SOURCE RECORDS =
*** Block opens ***
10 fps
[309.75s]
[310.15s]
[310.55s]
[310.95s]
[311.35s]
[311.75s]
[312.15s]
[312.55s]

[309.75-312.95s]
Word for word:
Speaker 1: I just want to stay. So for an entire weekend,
*** Block closes ***
*** Block opens ***
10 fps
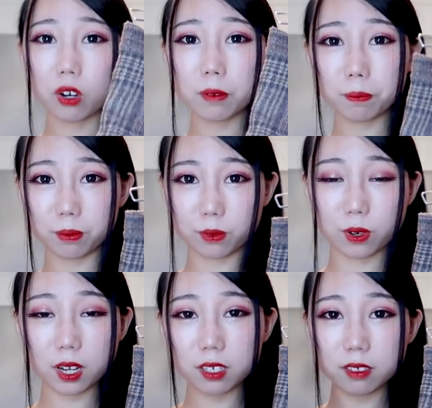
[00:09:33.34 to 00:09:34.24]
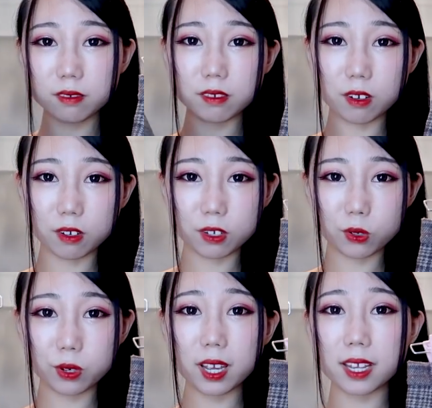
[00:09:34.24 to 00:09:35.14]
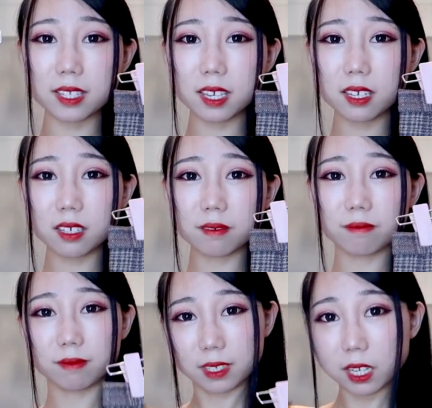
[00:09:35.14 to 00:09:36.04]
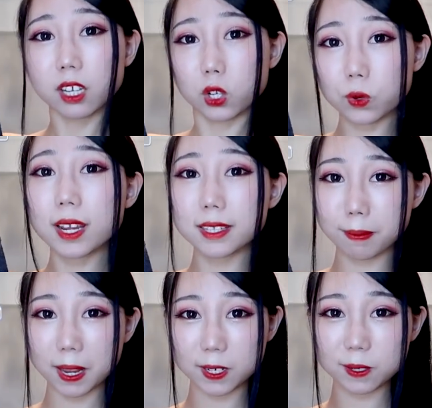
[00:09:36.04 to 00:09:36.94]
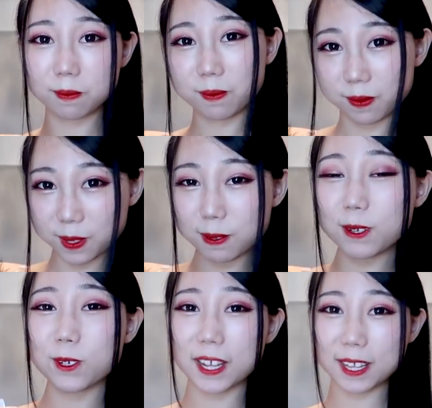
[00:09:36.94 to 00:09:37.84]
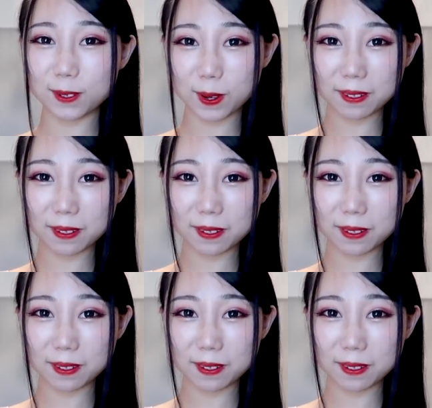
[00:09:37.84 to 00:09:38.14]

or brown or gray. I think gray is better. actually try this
*** Block closes ***
*** Block opens ***
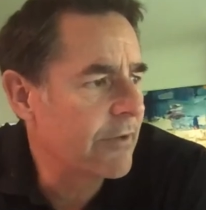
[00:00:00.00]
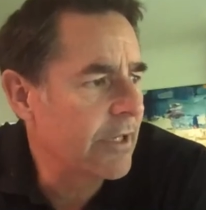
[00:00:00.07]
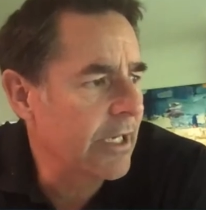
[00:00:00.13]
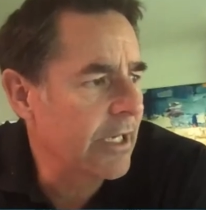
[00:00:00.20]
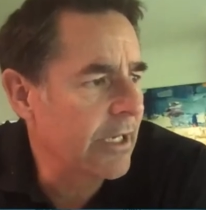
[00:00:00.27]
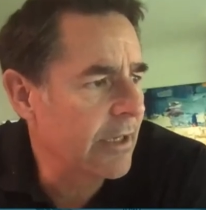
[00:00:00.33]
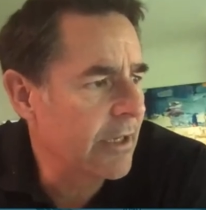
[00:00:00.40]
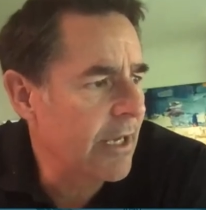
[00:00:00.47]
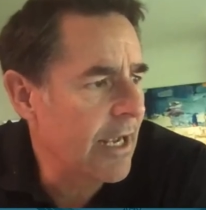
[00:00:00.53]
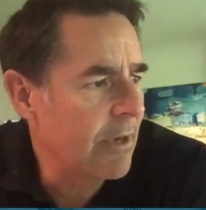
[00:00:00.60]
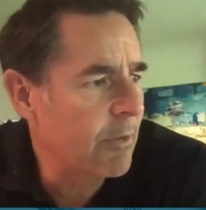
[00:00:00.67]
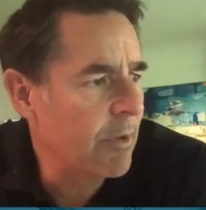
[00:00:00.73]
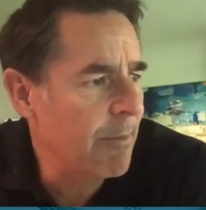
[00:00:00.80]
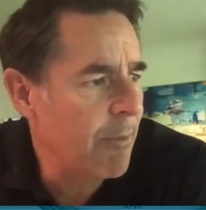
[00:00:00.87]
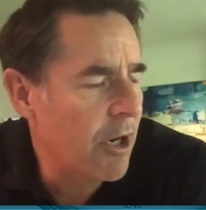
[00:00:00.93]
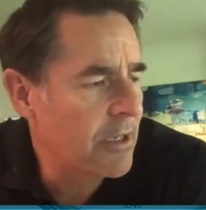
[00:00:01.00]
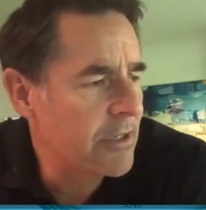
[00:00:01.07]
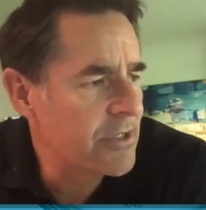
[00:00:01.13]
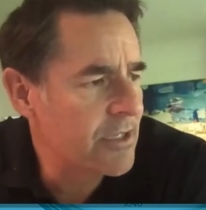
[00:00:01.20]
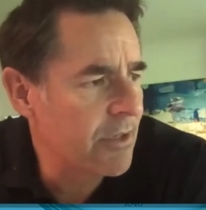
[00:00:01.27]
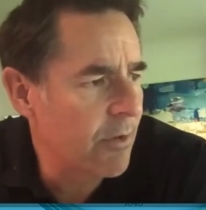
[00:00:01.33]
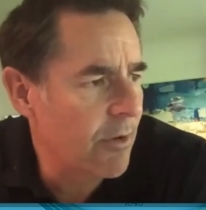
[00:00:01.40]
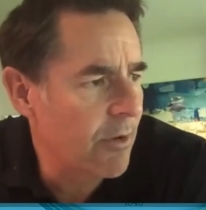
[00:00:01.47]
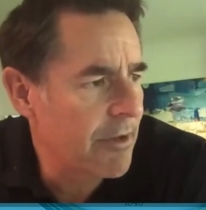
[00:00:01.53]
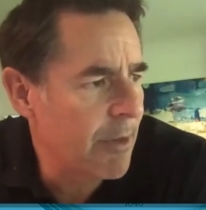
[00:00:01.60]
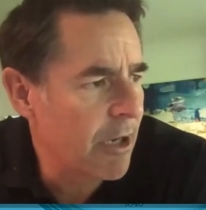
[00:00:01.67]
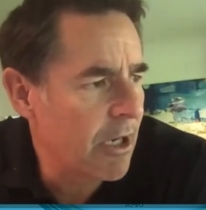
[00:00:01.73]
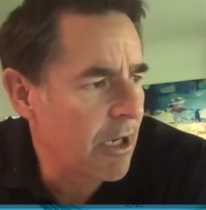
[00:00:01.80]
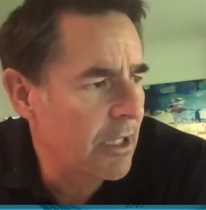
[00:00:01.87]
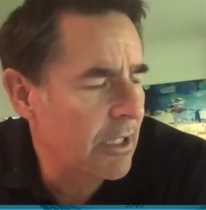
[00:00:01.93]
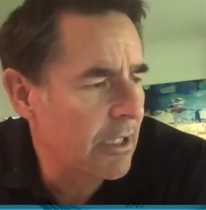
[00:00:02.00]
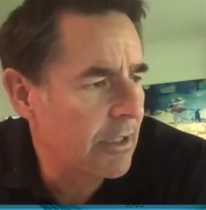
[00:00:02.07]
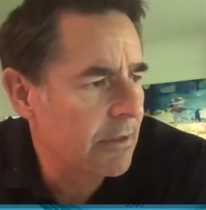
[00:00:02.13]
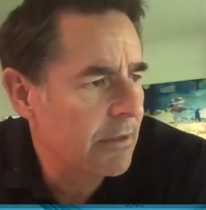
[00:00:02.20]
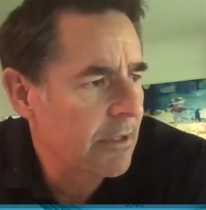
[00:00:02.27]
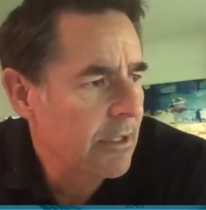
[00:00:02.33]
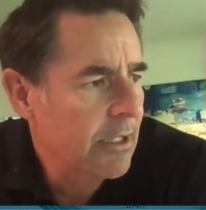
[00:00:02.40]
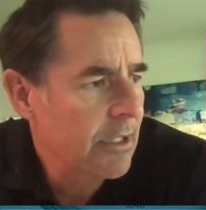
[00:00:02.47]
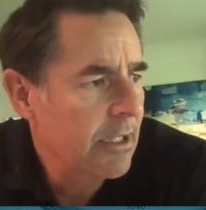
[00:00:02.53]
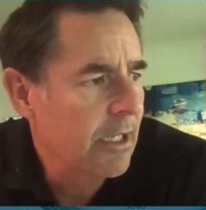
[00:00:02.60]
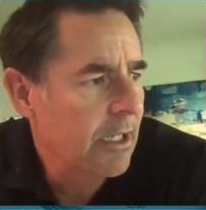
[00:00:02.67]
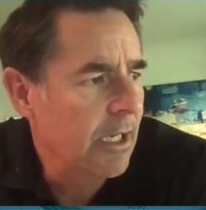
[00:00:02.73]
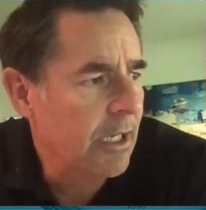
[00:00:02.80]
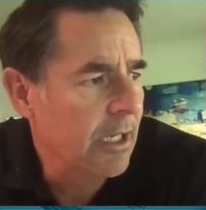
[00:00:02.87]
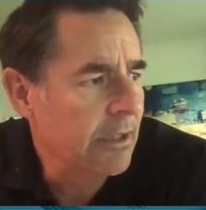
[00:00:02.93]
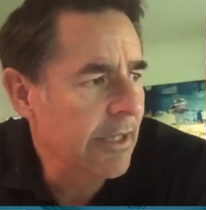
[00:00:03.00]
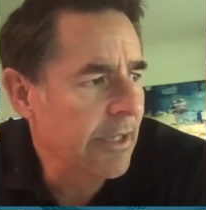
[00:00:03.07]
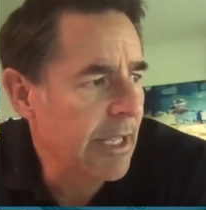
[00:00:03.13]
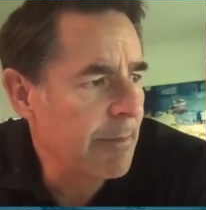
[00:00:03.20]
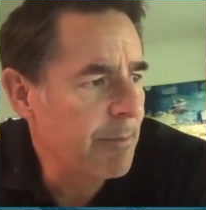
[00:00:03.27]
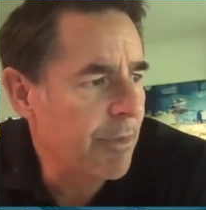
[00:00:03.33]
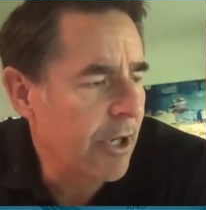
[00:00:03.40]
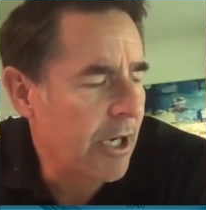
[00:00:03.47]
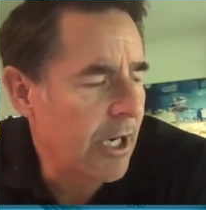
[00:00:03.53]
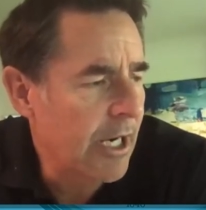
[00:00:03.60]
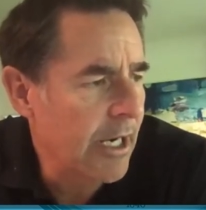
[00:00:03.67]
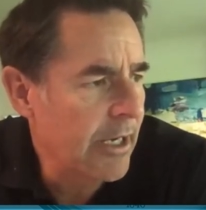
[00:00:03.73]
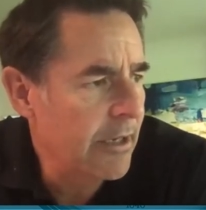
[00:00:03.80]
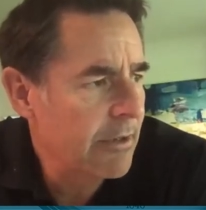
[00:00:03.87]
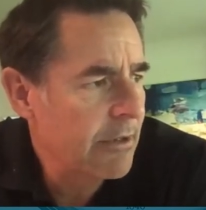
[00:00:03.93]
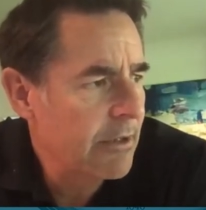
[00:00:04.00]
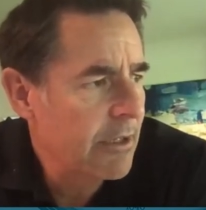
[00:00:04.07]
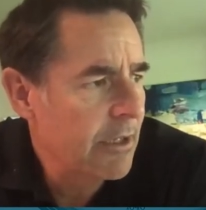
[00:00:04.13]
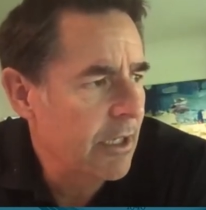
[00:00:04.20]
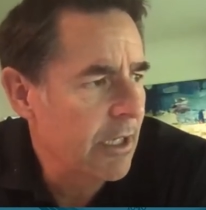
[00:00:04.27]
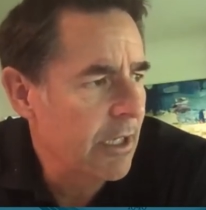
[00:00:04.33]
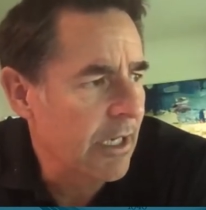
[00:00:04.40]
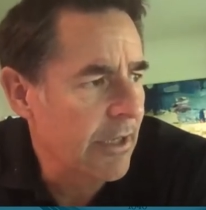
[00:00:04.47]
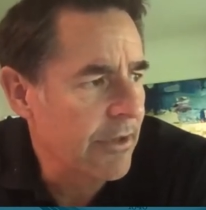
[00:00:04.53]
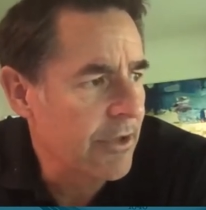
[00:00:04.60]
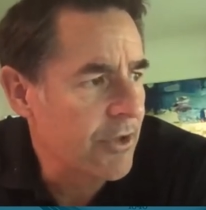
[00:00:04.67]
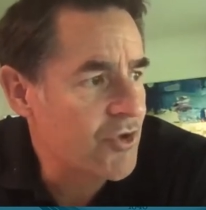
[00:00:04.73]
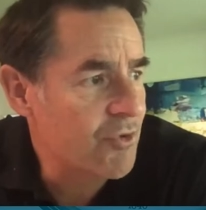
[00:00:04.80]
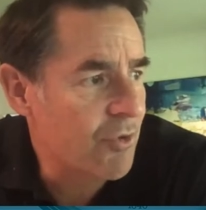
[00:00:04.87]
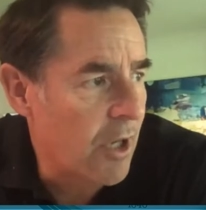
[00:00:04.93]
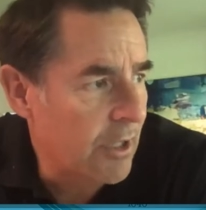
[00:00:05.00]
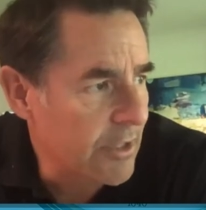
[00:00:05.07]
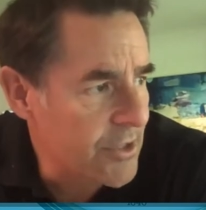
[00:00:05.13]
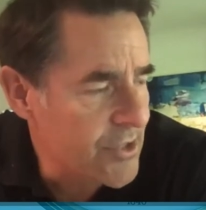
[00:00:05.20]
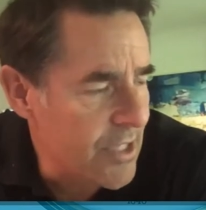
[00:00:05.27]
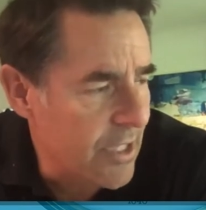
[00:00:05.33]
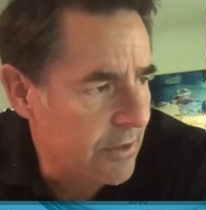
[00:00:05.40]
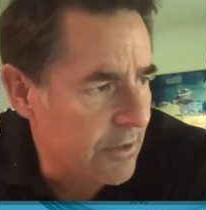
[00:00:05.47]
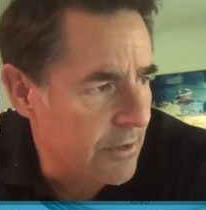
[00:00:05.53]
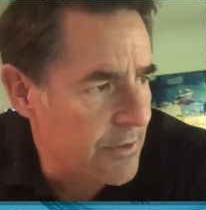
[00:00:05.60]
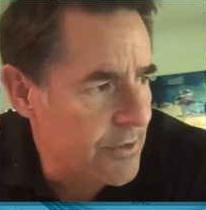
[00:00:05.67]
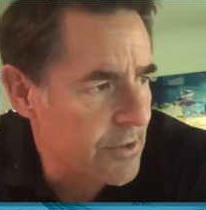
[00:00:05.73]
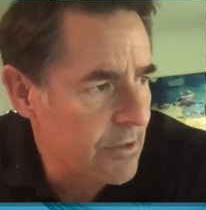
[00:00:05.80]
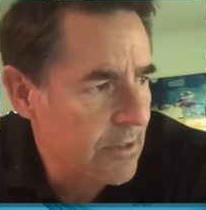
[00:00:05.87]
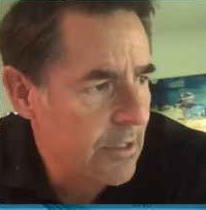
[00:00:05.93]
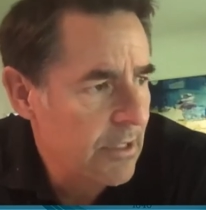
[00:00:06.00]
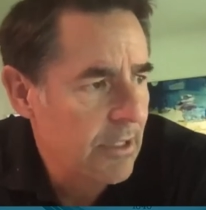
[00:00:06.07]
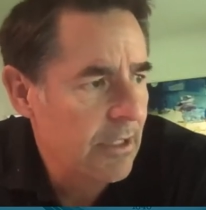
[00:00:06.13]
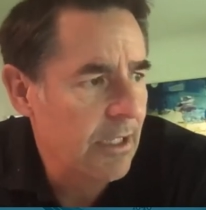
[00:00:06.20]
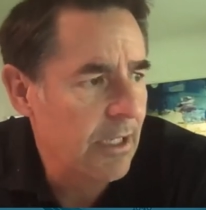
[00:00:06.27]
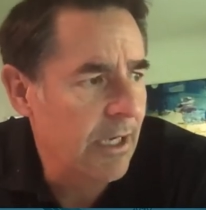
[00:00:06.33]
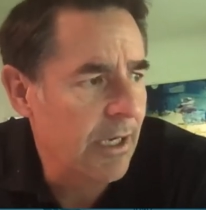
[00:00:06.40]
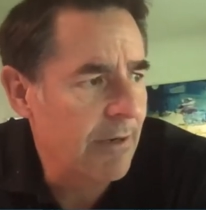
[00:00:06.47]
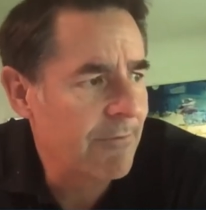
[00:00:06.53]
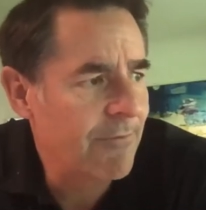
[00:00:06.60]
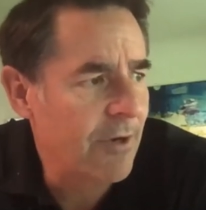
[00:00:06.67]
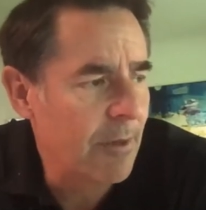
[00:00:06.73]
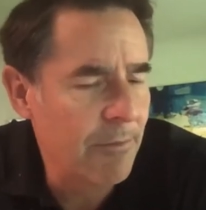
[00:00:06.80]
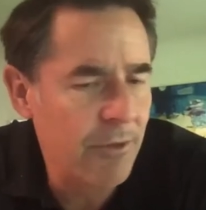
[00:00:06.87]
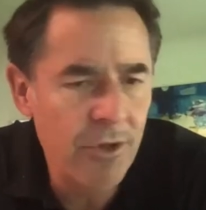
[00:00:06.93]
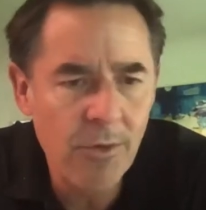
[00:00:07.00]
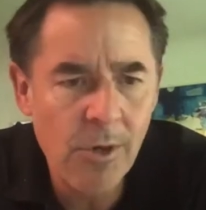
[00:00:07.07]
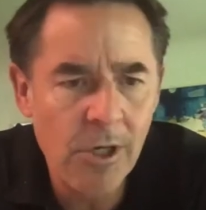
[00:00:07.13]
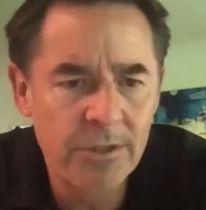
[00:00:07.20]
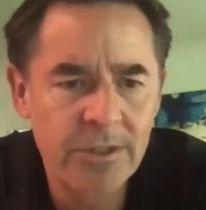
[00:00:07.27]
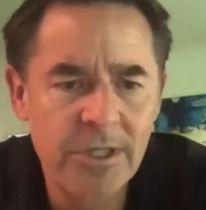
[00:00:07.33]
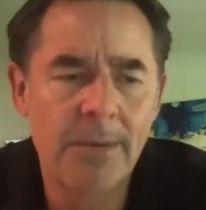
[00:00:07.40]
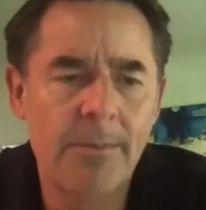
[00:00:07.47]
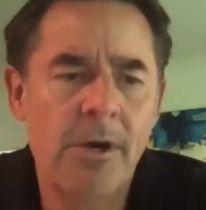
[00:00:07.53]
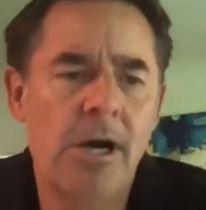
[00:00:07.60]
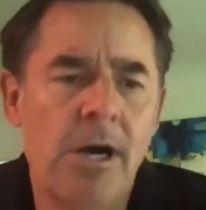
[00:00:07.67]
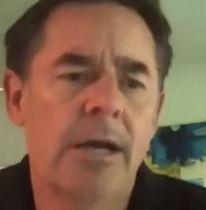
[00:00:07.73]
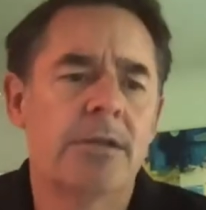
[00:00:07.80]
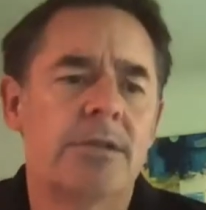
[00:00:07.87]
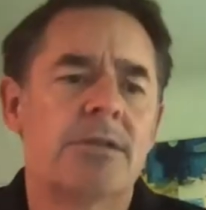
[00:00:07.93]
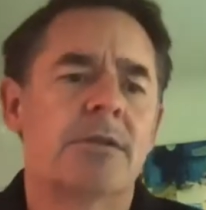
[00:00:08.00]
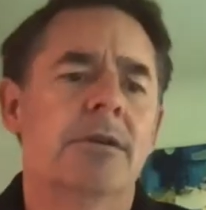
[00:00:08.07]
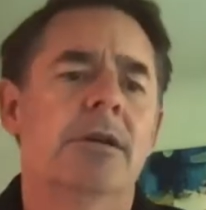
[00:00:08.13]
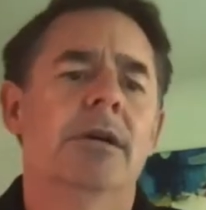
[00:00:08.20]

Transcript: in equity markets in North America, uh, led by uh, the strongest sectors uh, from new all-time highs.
*** Block closes ***
WORK TO BE COMPLETED =
Starting with the line that has "[00:00:00.40]" and ending with the line that has "[00:00:01.80]", repeat the lines above exactly, omitting every picture.

ANSWER TO THIS EXERCISE =
[00:00:00.40]
[00:00:00.47]
[00:00:00.53]
[00:00:00.60]
[00:00:00.67]
[00:00:00.73]
[00:00:00.80]
[00:00:00.87]
[00:00:00.93]
[00:00:01.00]
[00:00:01.07]
[00:00:01.13]
[00:00:01.20]
[00:00:01.27]
[00:00:01.33]
[00:00:01.40]
[00:00:01.47]
[00:00:01.53]
[00:00:01.60]
[00:00:01.67]
[00:00:01.73]
[00:00:01.80]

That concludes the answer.